QR2.2.1 Is Space Continuous?

In language, a thing is continuous if it exists without gaps or pauses. In mathematics, a line is continuous if it has no breaks. Space then is continuous if there are no holes in it, however small, but this creates problems for physics, as Zeno’s paradoxes (Mazur, 2008) illustrated two thousand years ago:

1. If a tortoise running from a hare sequentially occupies infinite points of space, the hare can never catch it, because every time it gets to where the tortoise was, it has moved a little further on; OR

2. If space and time aren’t continuous, there must be an instant when the arrow from a bow is at a fixed unmoving position. If so, how can many such instants beget movement?

To deny the first paradox exposes one to the second, and vice-versa. Zeno’s paradoxes resurface today as infinities in field equations. For example, continuity requires an electron to exist at a point with no size, which makes its mass infinitely dense. Physics avoids these infinities by a mathematical trick called renormalization, which attributes all particle interactions to other particles. Dirac described this tactic as follows:

Sensible mathematics involves neglecting a quantity when it turns out to be small – not neglecting it just because it is infinitely great and you do not want it!” (Kragh, 1990), p. 184.

Feynman was even blunter:

“No matter how clever the word, it is what I call a dippy process! … I suspect that renormalization is not mathematically legitimate.”  (Richard Feynman, 1985), p128.

Physicists found a way to ignore the infinities of continuity because they wanted to, not because there was a good reason to do so:

… although we habitually assume that there is a continuum of points of space and time this is just an assumption that is … convenient … There is no deep reason to believe that space and time are continuous, rather than discrete…(Barrow, 2007) p57.

There is no deep reason to think that space is continuous, but one reason to think it isn’t is that quantum theory requires a minimum length. Shorter wavelengths of light have more energy but only up to the limit of Planck’s constant, so the quantum of quantum theory requires a shortest length, called the Planck length.
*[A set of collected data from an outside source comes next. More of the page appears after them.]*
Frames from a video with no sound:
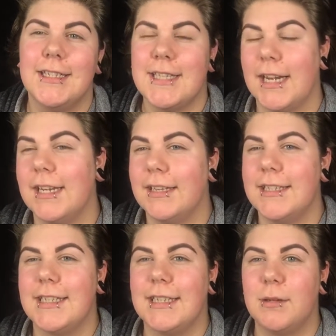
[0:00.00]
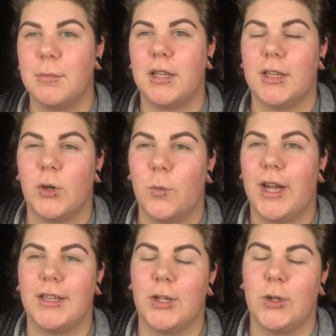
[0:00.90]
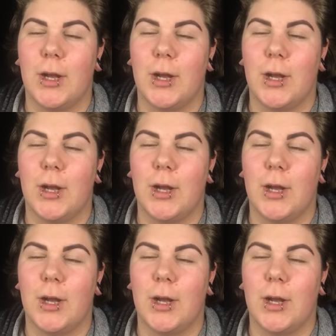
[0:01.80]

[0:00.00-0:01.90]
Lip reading: technically did them a little while ago,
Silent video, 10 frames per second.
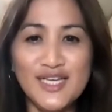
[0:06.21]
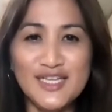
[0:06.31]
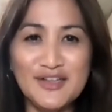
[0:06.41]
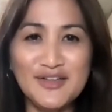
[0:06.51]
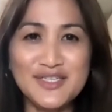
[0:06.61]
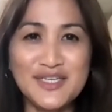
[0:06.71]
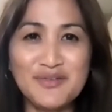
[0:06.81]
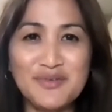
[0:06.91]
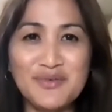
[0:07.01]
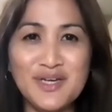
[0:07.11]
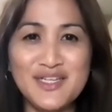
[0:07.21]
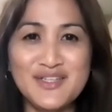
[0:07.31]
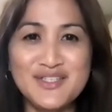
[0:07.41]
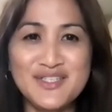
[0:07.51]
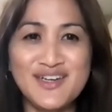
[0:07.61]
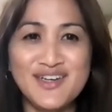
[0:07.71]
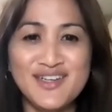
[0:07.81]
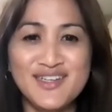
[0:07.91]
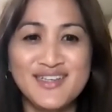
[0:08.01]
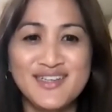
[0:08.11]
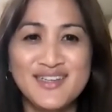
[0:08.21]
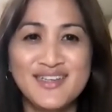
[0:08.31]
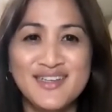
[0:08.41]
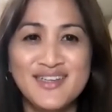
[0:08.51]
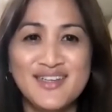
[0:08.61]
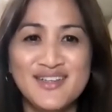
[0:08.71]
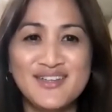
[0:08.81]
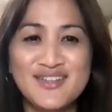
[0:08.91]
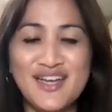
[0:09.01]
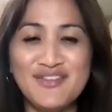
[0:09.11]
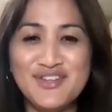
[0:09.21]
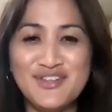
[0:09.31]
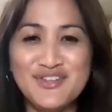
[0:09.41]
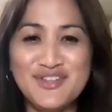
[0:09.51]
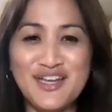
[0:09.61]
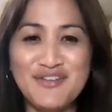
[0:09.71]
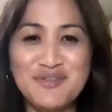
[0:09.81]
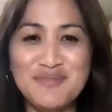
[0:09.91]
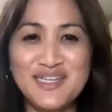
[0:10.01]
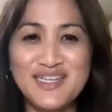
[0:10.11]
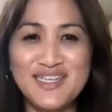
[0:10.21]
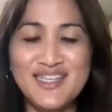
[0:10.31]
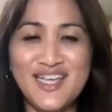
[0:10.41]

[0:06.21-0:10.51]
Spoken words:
Looks like we're ready to start. Good afternoon, everybody.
Planck length predicts that repeatedly dividing space gives a smallest point that can’t be divided further. Just as closely inspecting a TV screen gives irreducible dots, closely inspecting our space gives only irreducible Planck lengths, so it is digital not continuous.  And not only does repeatedly dividing our space give a pixel that can’t be split, repeatedly dividing our time gives a cycle that can’t be paused. That space and time are digital then answers Zeno’s paradoxes as follows:

There is indeed an instant when the arrow is in a fixed, unmoving position but there is still movement, because the next cycle generates the next physical state. Equally the hare cannot get closer to the turtle forever, because there is a minimum pixel distance that can’t be divided, so the hare catches the turtle.

A digital world of irreducible pixels and indivisible ticks makes the infinities of continuity disappear, like ghosts in the day, because denying the infinitely small avoids the infinitely large. If the physical world is a virtual reality, its resolution is a Planck length of 10-33 meters, and its refresh rate is a Planck time of 10-43 seconds. The quantum network is very fine but not infinitely so, and quantum processing is very fast but not infinitely so either.